Artist Jo White remembers summer road trips in the family car, her legs sticking to the vinyl upholstery and the hot seatbelt burning her skin.
One holiday included a visit to Coffs Harbour's Big Banana, on the NSW north coast, where she was dwarfed by the 15-metre long tourist attraction.
"When you're a kid, these things seem enormous. And getting a chocolate-coated banana; that's even better," White told AAP.
"Pretty much everybody has a story about the Big Banana."
Australian nostalgia is central to much of White's work, but none more so than in her new exhibition Big Things, featuring 24 paintings of the country's offbeat monuments.
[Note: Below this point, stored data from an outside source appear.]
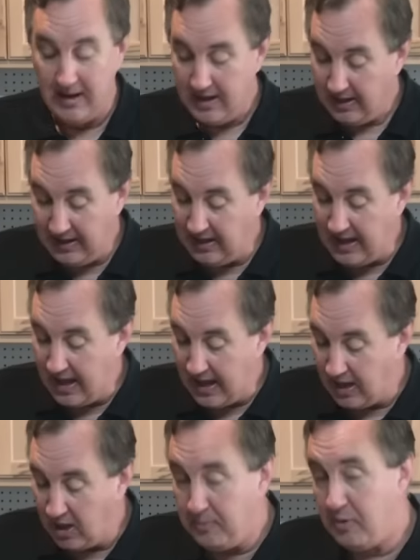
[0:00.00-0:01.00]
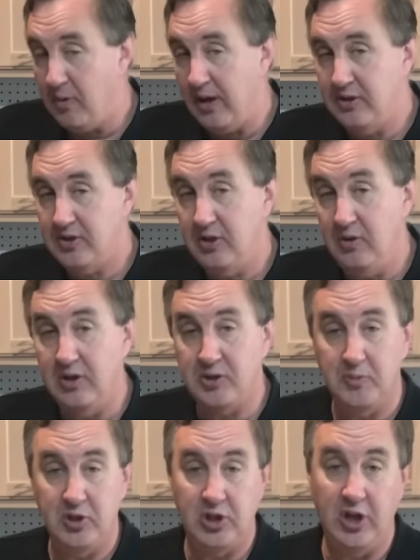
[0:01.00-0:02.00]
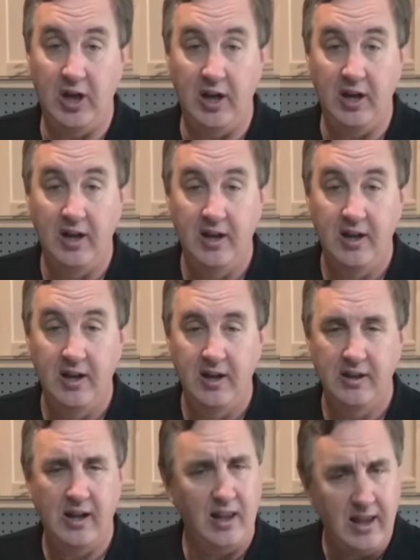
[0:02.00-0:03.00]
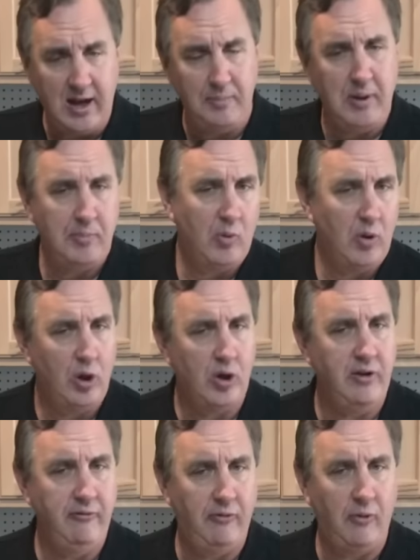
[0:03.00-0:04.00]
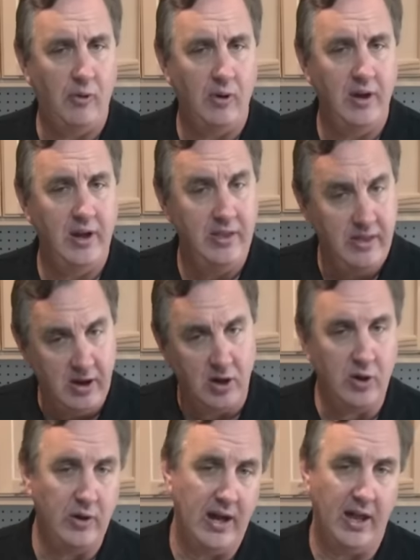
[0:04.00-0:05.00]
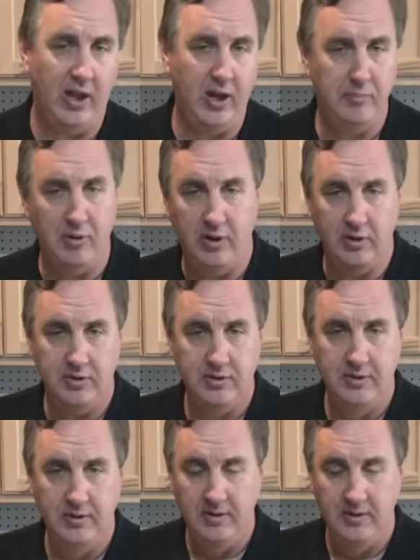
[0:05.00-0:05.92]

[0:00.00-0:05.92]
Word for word: And then they add upgrades to this machine that a lot of people were looking for in their Creality printers,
Caravans and classic cars, like the Holden Monaro her dad used to drive, evoke a sense of adventure, depicted alongside Larry the Lobster in Kingston South East, South Australia, Queensland's Big Pineapple and the big Ned Kelly in Glenrowan, Victoria.
"It's a pairing of cultural touchstones; merging family memories, road trips and landmarks across like Australia with Holdens.
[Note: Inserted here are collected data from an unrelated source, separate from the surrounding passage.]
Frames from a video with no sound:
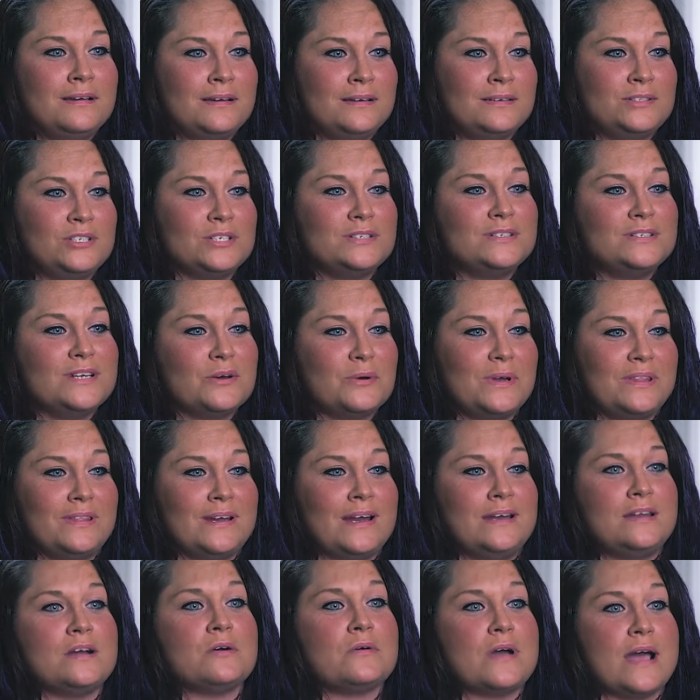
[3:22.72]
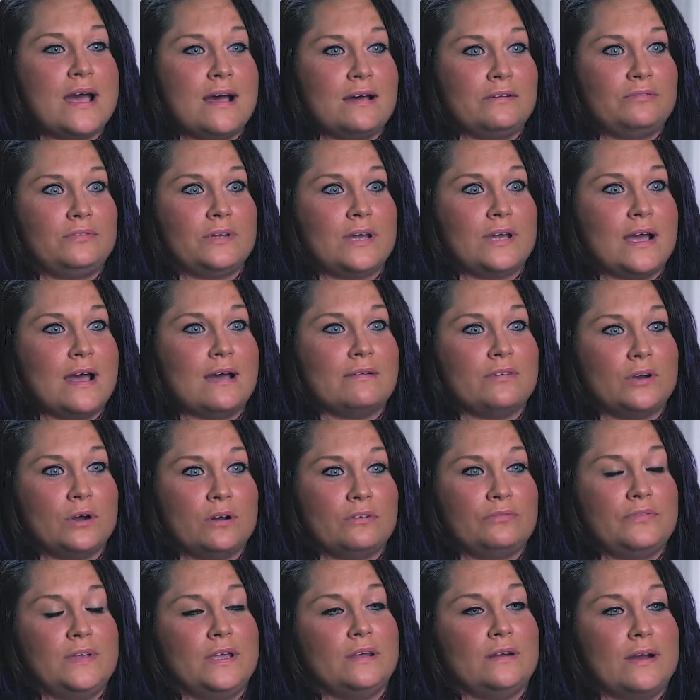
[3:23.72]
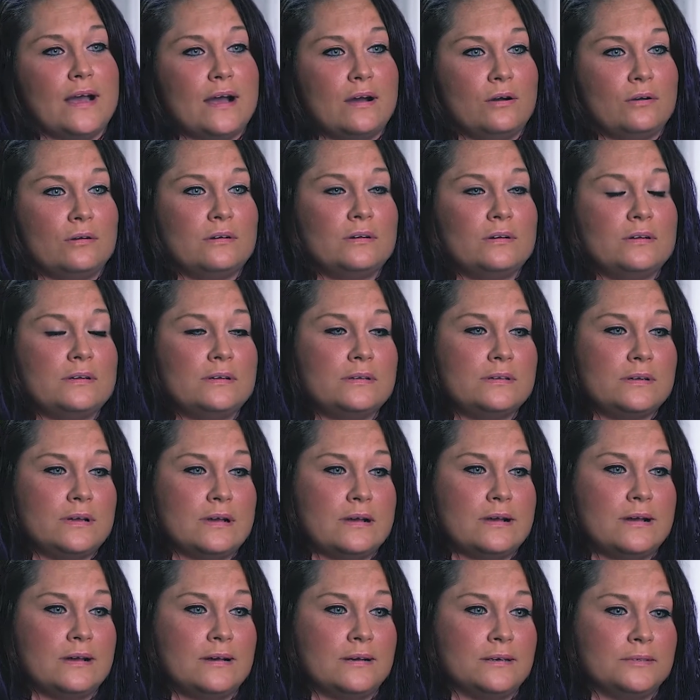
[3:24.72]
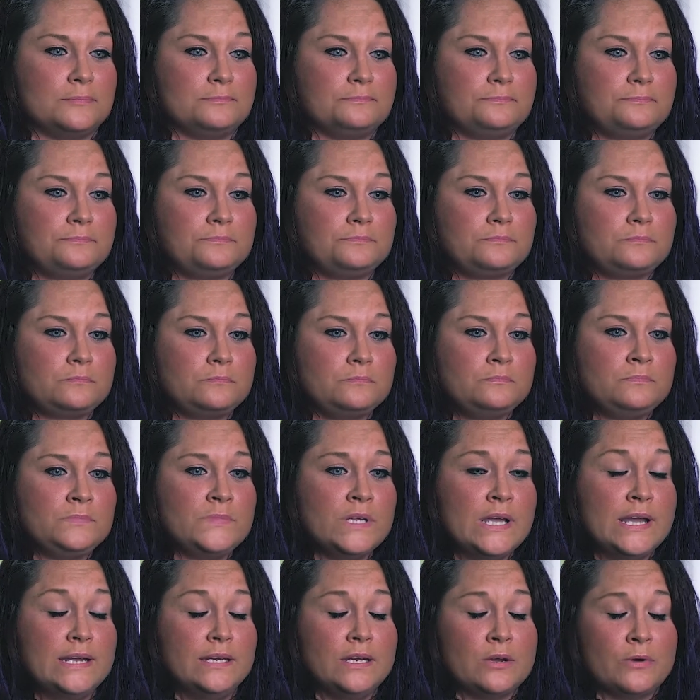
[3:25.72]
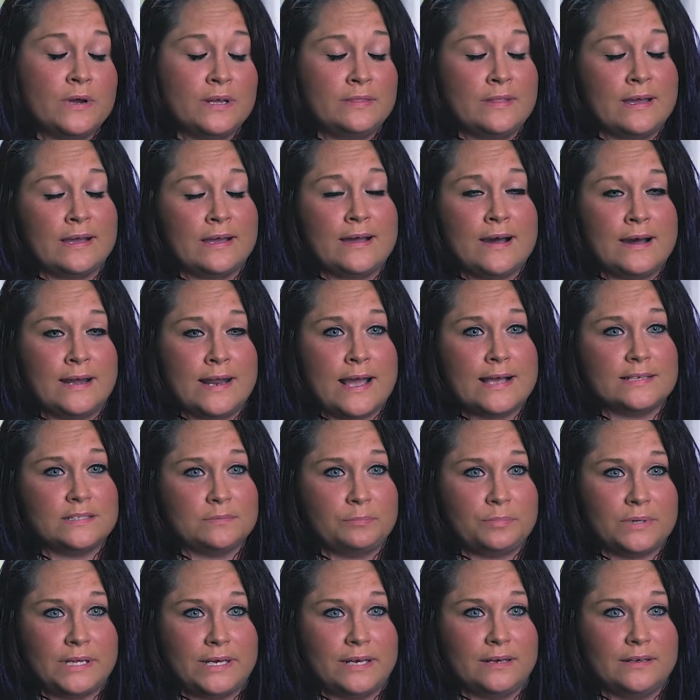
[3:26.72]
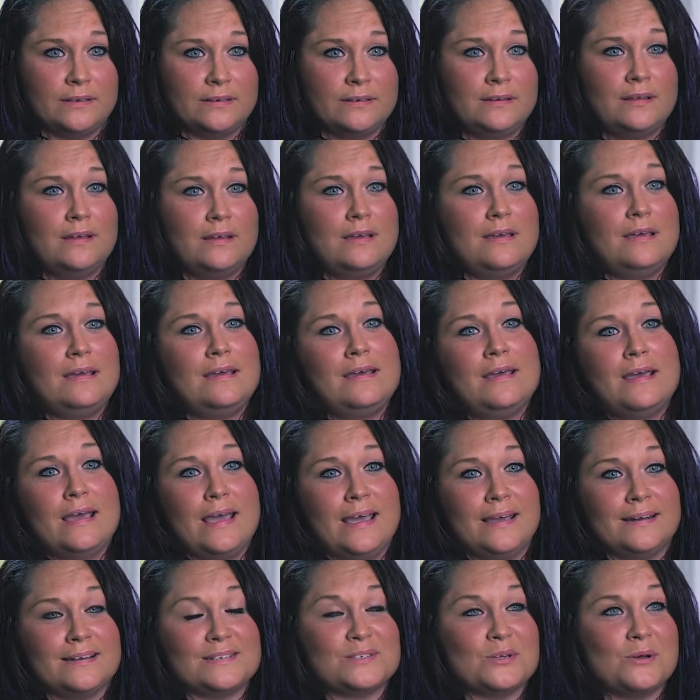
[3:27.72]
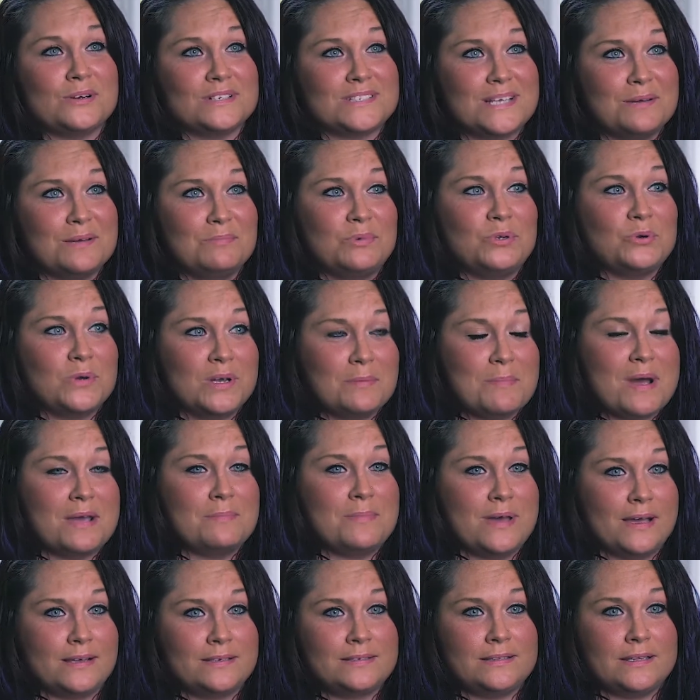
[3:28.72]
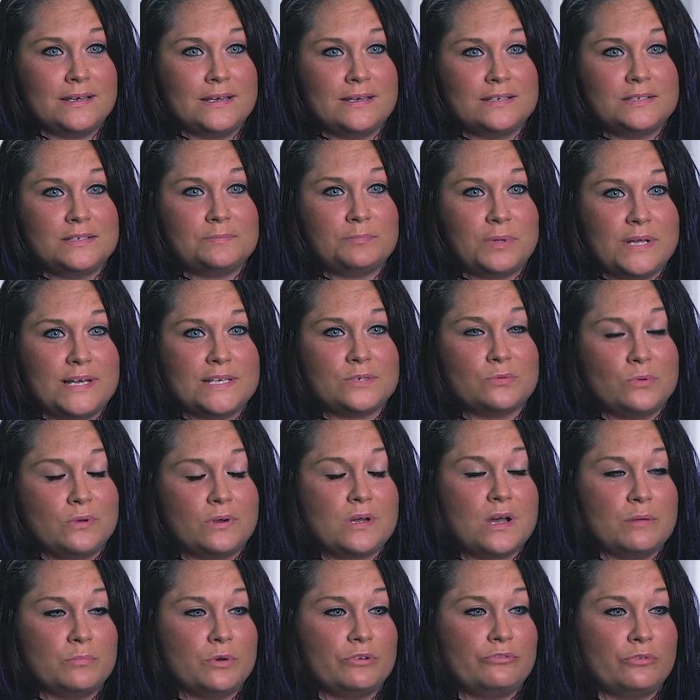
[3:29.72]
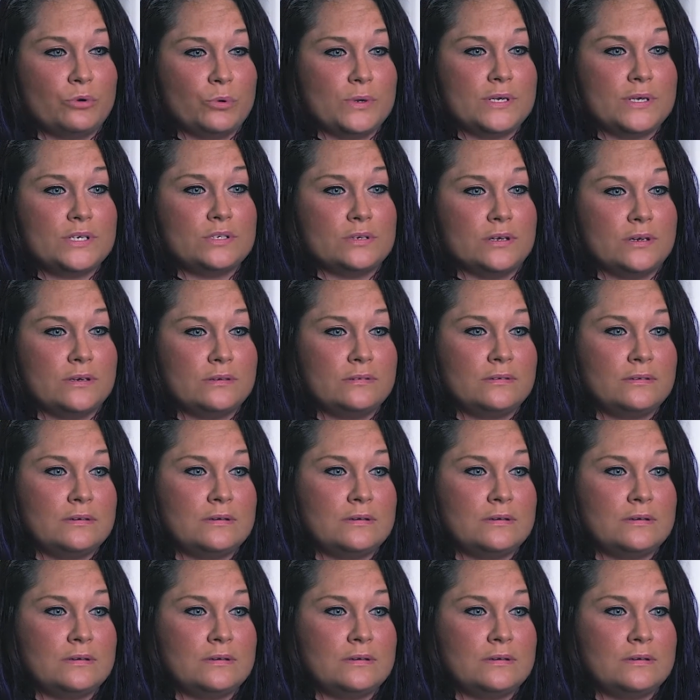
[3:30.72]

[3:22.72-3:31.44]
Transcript: just knowing that I don't have to have it all figured out, and knowing that God has a plan, and as long as I'm doing my best, that His plans will come to fruition,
"It ties into nostalgia of the kinds of trips that are gone."
White grew up on sheep and broadacre farms in rural NSW, where she was often found using sticks to draw in the dirt on the shed floor, or while waiting for the school bus.
While living in Moree, in northwest NSW, her work explored farm life, with cloudless blue skies, lonely, limby trees, flocks of sheep, conked out cars and machinery.
Something changed when she moved to Armidale, in the New England region in NSW, in 2019, where the light bounces off red roofs and bluestone buildings.
Her paintings began to pop with neon and candy hues.
"My work has always been highly saturated, there's nothing muted about me," she said.
"But there was a shift. You are closer to the sun here - it sounds crazy, but it's true - the sky is brighter and northern light spills into where I paint every day."
In a recent collection, White painted classic tuckshop treats, like salt and vinegar crinkle cut chips and a Sunny Boy ice block, in portrait style, capturing their significance in the Australian psyche.
"Straight away you're taken back to sitting at the town pool and they've cut the corner off the Sunny Boy for you, and you're trying to get down to the bottom of it," White said.
"No one thought about sugar back then, it was like 'feed it into them, they'll be right', but God help you if you try to give someone's kid a lolly now."
Big Things is a return to regional Australia for White, after a sell-out exhibition of 100 works inspired by the songs of Triple J's Hottest 100 summer song poll.
White said while much of her work may focus on country life, most of her buyers are in the city.
"Maybe it's people latching on to that feeling of when life wasn't all about bills to pay and working long hours; these sweet memories."
Big Things is on exhibition at the Michael Reid Murrurundi gallery in the NSW Upper Hunter Valley from January 19.